Katie Cline, Communications Manager
Telephone: (202) 351-0482
March 8, 2012
Washington, DC - In honor of Japan and the people and towns recovering from the earthquake and tsunami that occurred nearly one year ago, Ocean Conservancy releases the following statement from President and CEO Vikki Spruill:
“This Sunday marks the solemn first anniversary of the Japan earthquake and tsunami – a human, economic and environmental tragedy. We at Ocean Conservancy commemorate this date by remembering the victims, but also continuing our efforts to research and monitor the environmental aftermath of this unpreventable disaster.
“To learn more about the debris that resulted from this natural catastrophe, Ocean Conservancy is facilitating dialogue among leading experts. We invited researchers, industry leaders and media outlets to learn more about the tsunami debris making its way across the Pacific last week in a webinar with Dr. Nikolai Maximenko of the University of Hawaii and Ruth Yender, NOAA’s Japan Tsunami Marine Debris Coordinator.
“The discussion included updated estimates from Dr. Maximenko, which show 1 to 2 million tons of the debris remains in the ocean. Of that amount, 95 percent or more will never make landfall, staying in the ocean – either sinking or entering the North Pacific Gyre. Debris is projected to pass through areas of the Northwestern Hawaiian Islands – home to one of the world’s largest marine conservation areas. It’s an area that features vast coral reefs, endangered wildlife and more than 7,000 different marine species, a quarter of which are exclusive to the area. The West Coast could see remaining debris between 2013 and 2014. The more information and resources dedicated to this issue, the better, and we are encouraged that NOAA researchers are currently exploring ways to further update models.
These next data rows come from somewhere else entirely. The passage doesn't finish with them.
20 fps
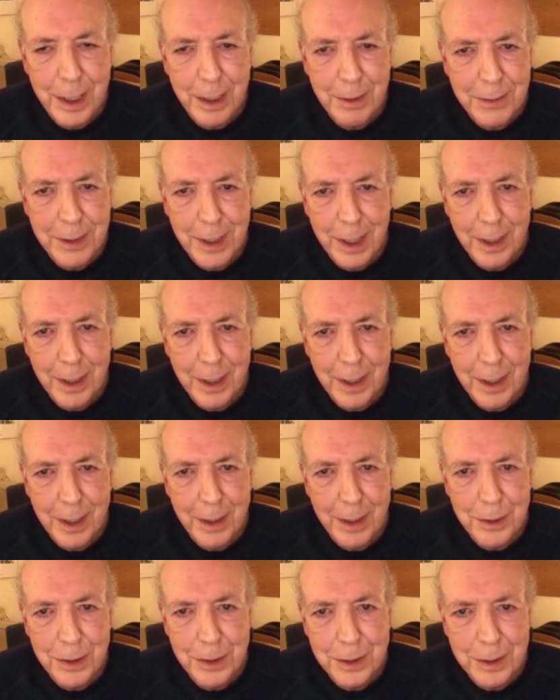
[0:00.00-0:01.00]
of
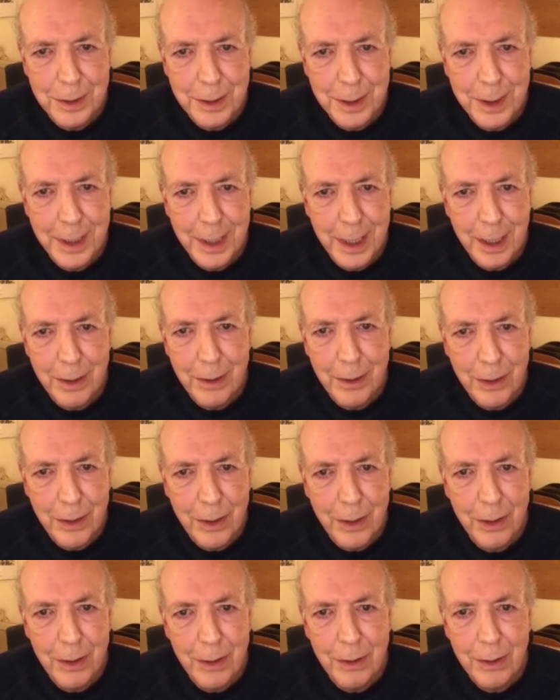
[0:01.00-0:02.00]
challenges that
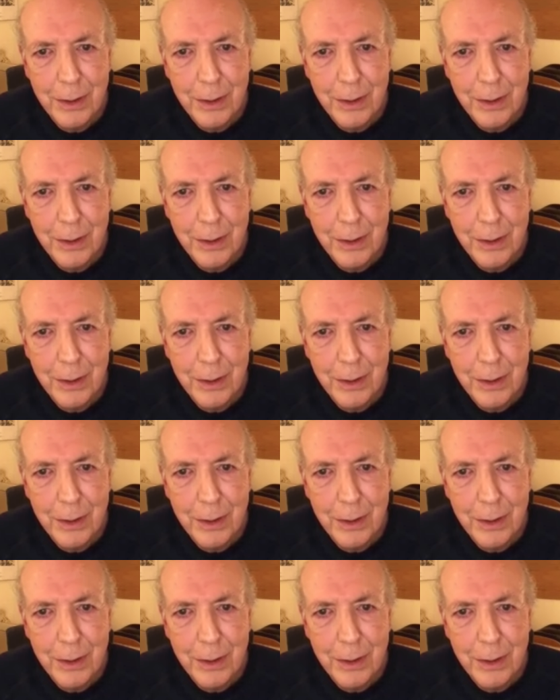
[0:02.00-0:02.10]
are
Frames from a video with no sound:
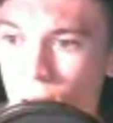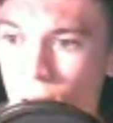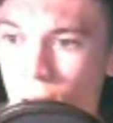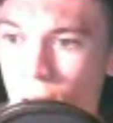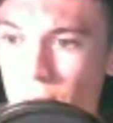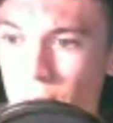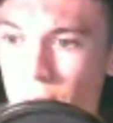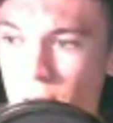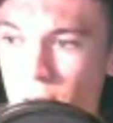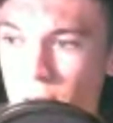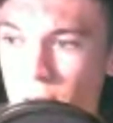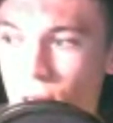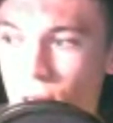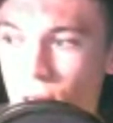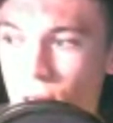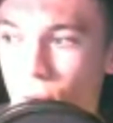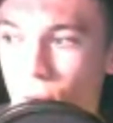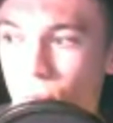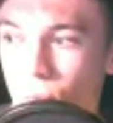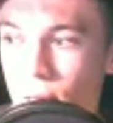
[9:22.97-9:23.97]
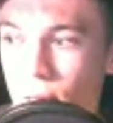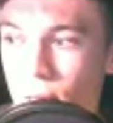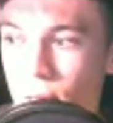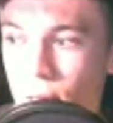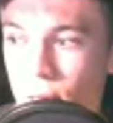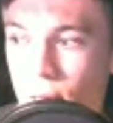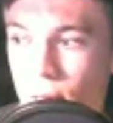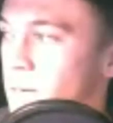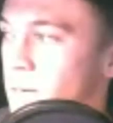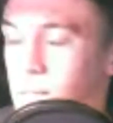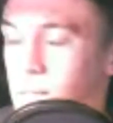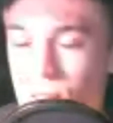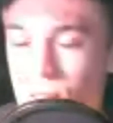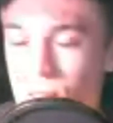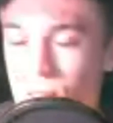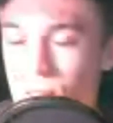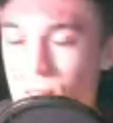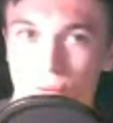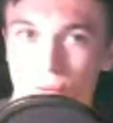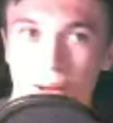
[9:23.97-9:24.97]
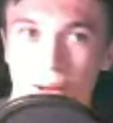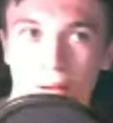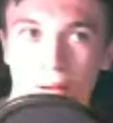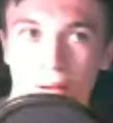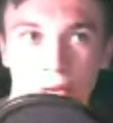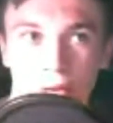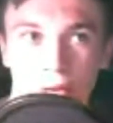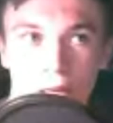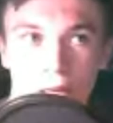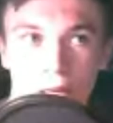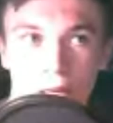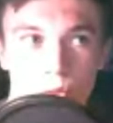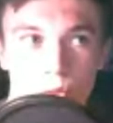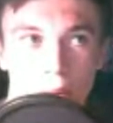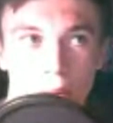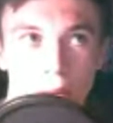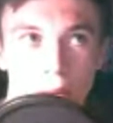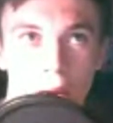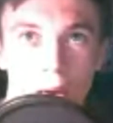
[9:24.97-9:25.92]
and we started our workout, and I just looked around and I just went,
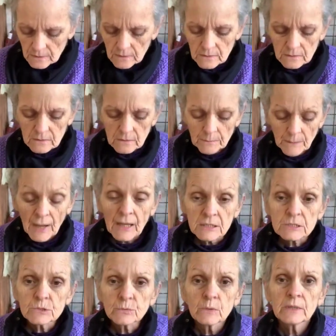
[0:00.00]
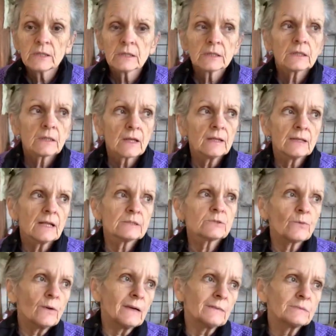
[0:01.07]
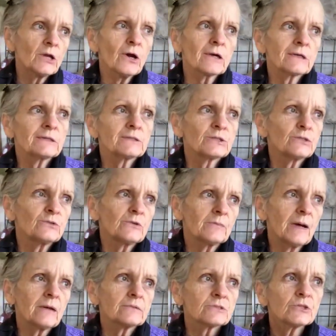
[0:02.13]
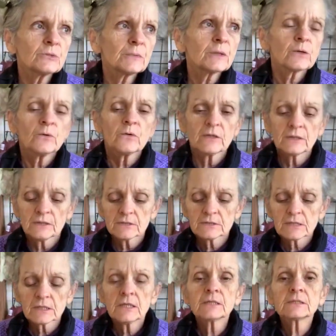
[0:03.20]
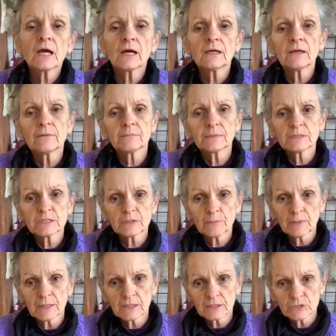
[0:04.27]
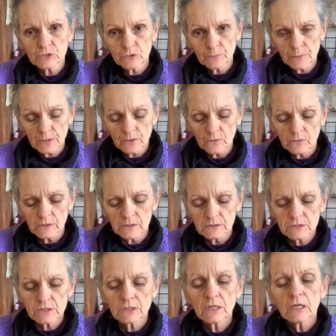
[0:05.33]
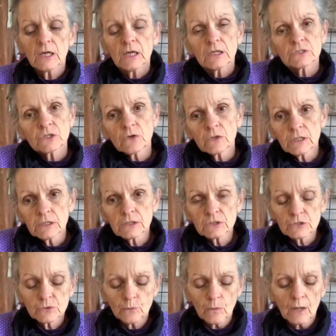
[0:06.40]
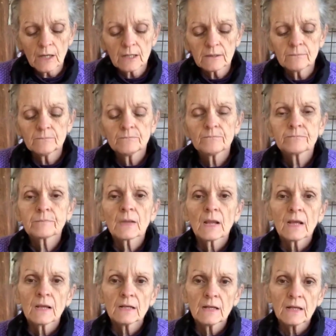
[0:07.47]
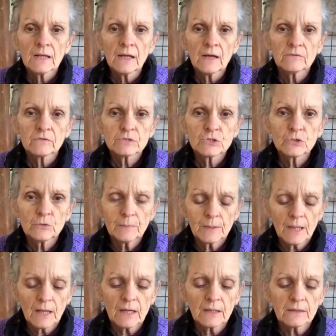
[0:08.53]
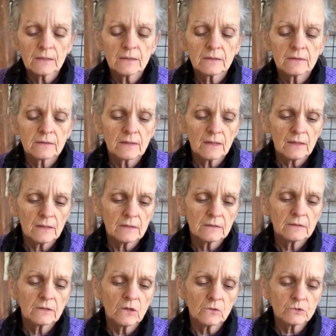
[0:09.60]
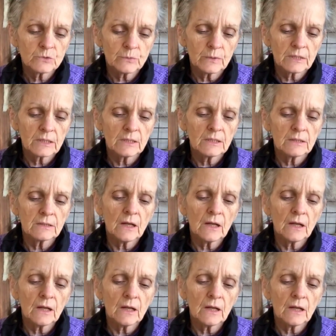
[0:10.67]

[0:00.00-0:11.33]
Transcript: the past week, and that's why I'm talking to you about supercoils, is I have been spinning supercoils. So here's one, and I have a 2-ply that goes with it.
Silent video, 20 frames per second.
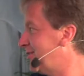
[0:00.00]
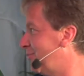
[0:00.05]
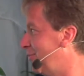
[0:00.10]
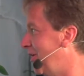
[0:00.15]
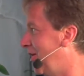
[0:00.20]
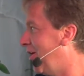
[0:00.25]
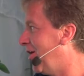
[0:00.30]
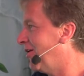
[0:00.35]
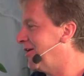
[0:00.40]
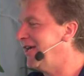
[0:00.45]

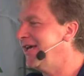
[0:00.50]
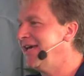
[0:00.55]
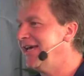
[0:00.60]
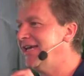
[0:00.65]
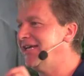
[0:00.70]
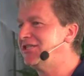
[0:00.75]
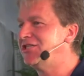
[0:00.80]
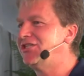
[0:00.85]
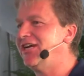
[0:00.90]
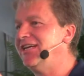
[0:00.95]
blog,
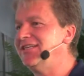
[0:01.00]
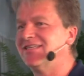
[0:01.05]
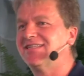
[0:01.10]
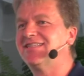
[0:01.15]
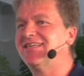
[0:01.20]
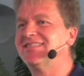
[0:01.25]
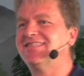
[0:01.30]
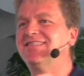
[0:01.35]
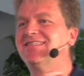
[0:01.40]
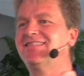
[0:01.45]
he changed it.
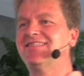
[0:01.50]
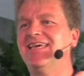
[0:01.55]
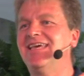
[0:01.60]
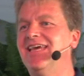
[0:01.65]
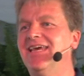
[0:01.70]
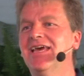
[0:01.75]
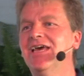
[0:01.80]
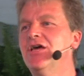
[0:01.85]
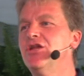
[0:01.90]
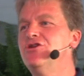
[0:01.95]
It doesn't
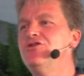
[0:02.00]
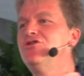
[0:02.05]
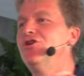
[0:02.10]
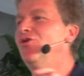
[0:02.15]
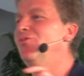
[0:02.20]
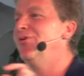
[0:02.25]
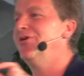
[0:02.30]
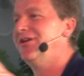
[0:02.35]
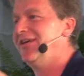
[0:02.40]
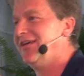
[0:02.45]
say
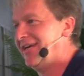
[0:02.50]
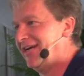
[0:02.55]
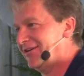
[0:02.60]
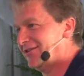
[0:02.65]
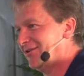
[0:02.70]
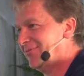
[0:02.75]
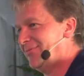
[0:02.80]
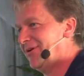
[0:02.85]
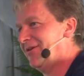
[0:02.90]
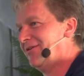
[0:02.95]
nobody
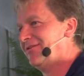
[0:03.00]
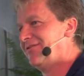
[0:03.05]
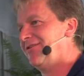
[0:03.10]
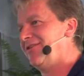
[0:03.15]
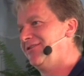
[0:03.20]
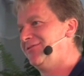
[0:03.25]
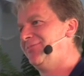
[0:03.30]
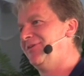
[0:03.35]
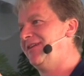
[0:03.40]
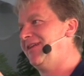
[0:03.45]
cares about
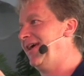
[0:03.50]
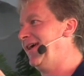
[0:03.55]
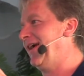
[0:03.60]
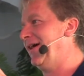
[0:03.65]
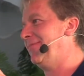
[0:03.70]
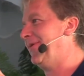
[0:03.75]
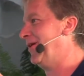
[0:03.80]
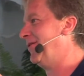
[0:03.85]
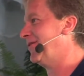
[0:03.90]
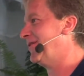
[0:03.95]

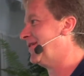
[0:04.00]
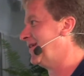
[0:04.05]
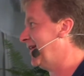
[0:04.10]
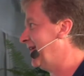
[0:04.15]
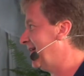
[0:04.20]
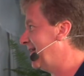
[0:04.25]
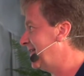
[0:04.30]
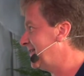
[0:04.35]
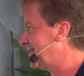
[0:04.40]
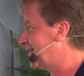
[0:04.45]

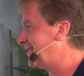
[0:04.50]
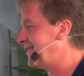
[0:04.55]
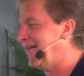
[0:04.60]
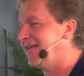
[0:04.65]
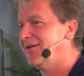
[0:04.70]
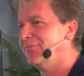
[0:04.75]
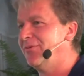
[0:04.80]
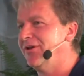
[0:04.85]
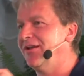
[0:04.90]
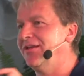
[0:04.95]

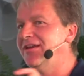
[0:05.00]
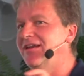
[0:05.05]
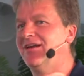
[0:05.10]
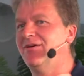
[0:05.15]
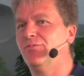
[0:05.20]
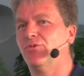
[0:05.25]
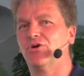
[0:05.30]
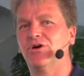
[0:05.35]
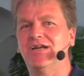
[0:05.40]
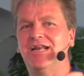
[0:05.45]
sustainability
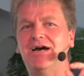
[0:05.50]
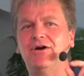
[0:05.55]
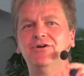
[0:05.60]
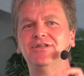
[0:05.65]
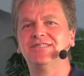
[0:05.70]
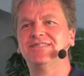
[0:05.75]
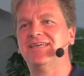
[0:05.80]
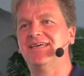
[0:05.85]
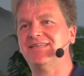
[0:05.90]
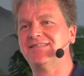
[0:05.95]
anymore. Now
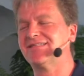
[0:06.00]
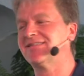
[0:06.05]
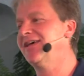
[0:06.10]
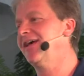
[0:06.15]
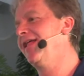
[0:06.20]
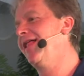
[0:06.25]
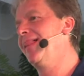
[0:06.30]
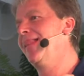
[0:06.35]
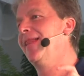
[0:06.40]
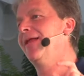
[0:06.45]
it says
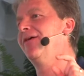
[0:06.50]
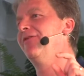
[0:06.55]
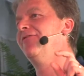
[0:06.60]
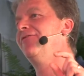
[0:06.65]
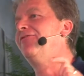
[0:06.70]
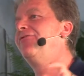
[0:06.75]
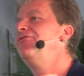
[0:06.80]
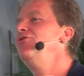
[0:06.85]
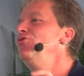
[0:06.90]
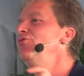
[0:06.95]

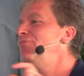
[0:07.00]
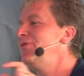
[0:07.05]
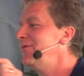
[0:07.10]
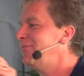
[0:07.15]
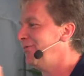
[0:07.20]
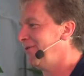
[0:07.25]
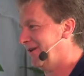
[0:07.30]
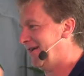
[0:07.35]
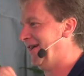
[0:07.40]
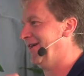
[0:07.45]
few
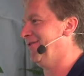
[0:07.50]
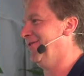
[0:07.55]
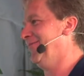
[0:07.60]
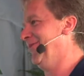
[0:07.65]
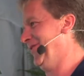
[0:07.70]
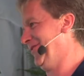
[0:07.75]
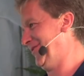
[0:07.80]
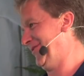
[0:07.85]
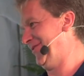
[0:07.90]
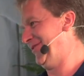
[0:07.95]
people care
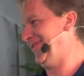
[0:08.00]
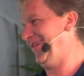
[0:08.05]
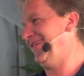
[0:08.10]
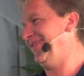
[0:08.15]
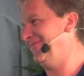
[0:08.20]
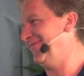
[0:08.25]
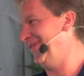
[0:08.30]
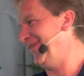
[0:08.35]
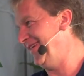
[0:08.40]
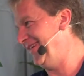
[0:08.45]
about
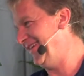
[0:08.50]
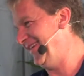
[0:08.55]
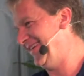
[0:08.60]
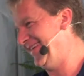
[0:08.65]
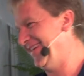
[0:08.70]
sustainability.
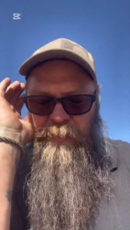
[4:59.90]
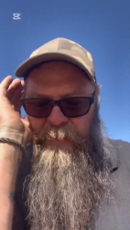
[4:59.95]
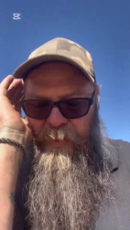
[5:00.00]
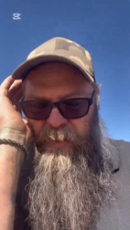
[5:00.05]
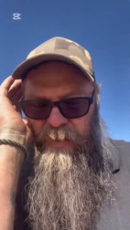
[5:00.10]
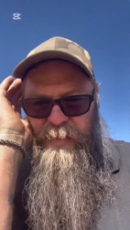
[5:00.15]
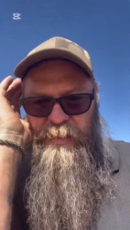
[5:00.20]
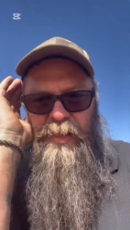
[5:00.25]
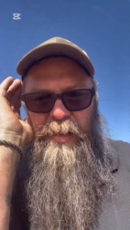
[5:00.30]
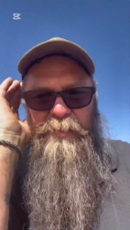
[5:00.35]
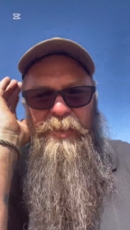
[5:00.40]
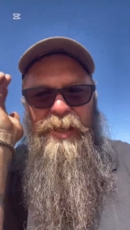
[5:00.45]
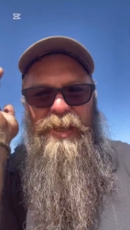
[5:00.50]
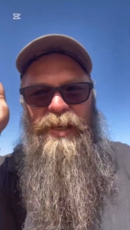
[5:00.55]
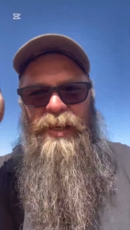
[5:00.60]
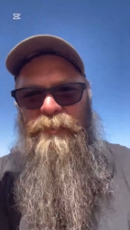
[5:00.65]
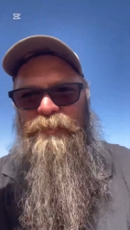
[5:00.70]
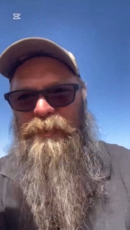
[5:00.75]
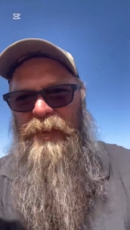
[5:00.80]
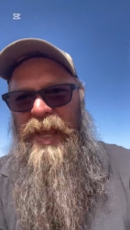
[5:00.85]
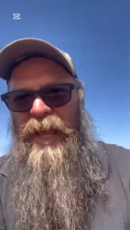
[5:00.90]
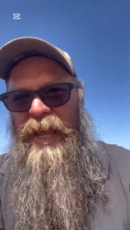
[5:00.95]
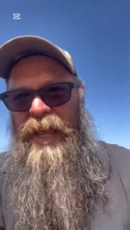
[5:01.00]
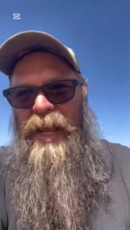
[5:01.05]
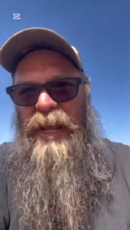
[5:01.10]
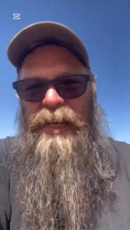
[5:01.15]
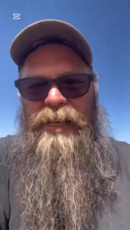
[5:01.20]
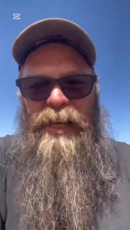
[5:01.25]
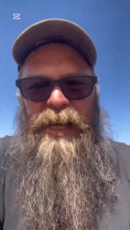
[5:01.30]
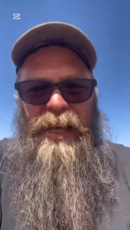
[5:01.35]
into summer here,
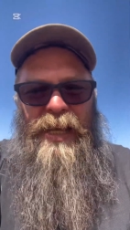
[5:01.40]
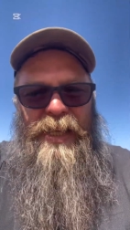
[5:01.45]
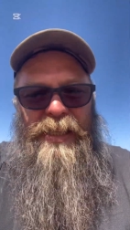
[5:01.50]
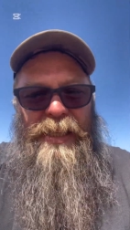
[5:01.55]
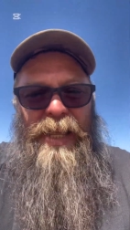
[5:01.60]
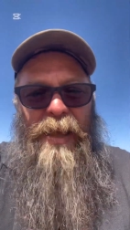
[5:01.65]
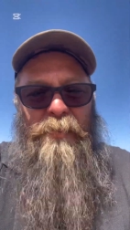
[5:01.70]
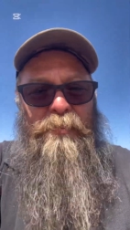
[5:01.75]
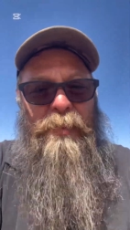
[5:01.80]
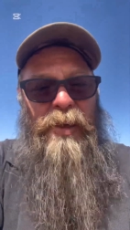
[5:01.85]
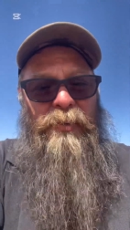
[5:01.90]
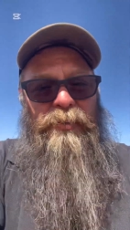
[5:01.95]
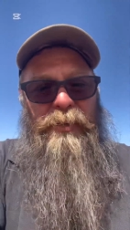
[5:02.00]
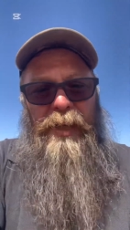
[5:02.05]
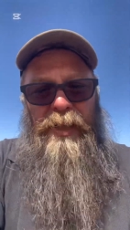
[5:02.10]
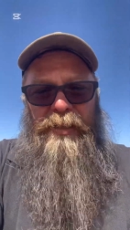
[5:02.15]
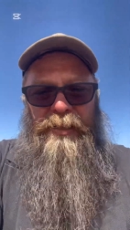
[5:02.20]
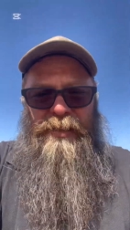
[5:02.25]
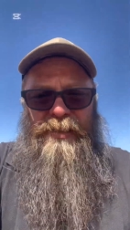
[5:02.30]
and that muffler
“Members of our staff are contributing to research and monitoring efforts, as well. This summer, Ocean Conservancy’s Conservation Biologist and Marine Debris Specialist Nicholas Mallos will take part in an expedition traveling from Tokyo to Maui along the projected path of the tsunami debris in hopes of learning more about its size and composition. Since the debris is a smart part of the larger issue of ocean trash, researchers on the 5Gyres/Algalita Japanese Tsunami Expedition will also be studying plastic pollution as they pass through the North Pacific Gyre.
“Ocean Conservancy is working with local partners on the ground in Japan, like the Japan Environmental Action Network (JEAN), as cleanup continues. While in Japan prior to the expedition, Mallos will take part in a cleanup, as well. To learn more about JEAN, please visit http://www.jean.jp/en/.
“While the tsunami and resulting debris was unavoidable, the larger issue of ocean trash is preventable. Ocean Conservancy has a vision for Trash Free Seas®, which includes building an Alliance of industry, science and conservation leaders committed to reduce waste, hosting the International Coastal Cleanup® and supporting a working group at the world’s leading ecological think tank, NCEAS, The National Center for Ecological Analysis and Synthesis, to identify the scope and impact of marine debris on ocean ecosystems.
“Everyone can help contribute to Trash Free Seas – whether it’s participating in the International Coastal Cleanup or limiting single-use, disposable items. We can take action to stop trash at its source. It’s the only way to make our ocean more resilient for when unthinkable, unpreventable disasters, such as the Japan tsunami, occur.”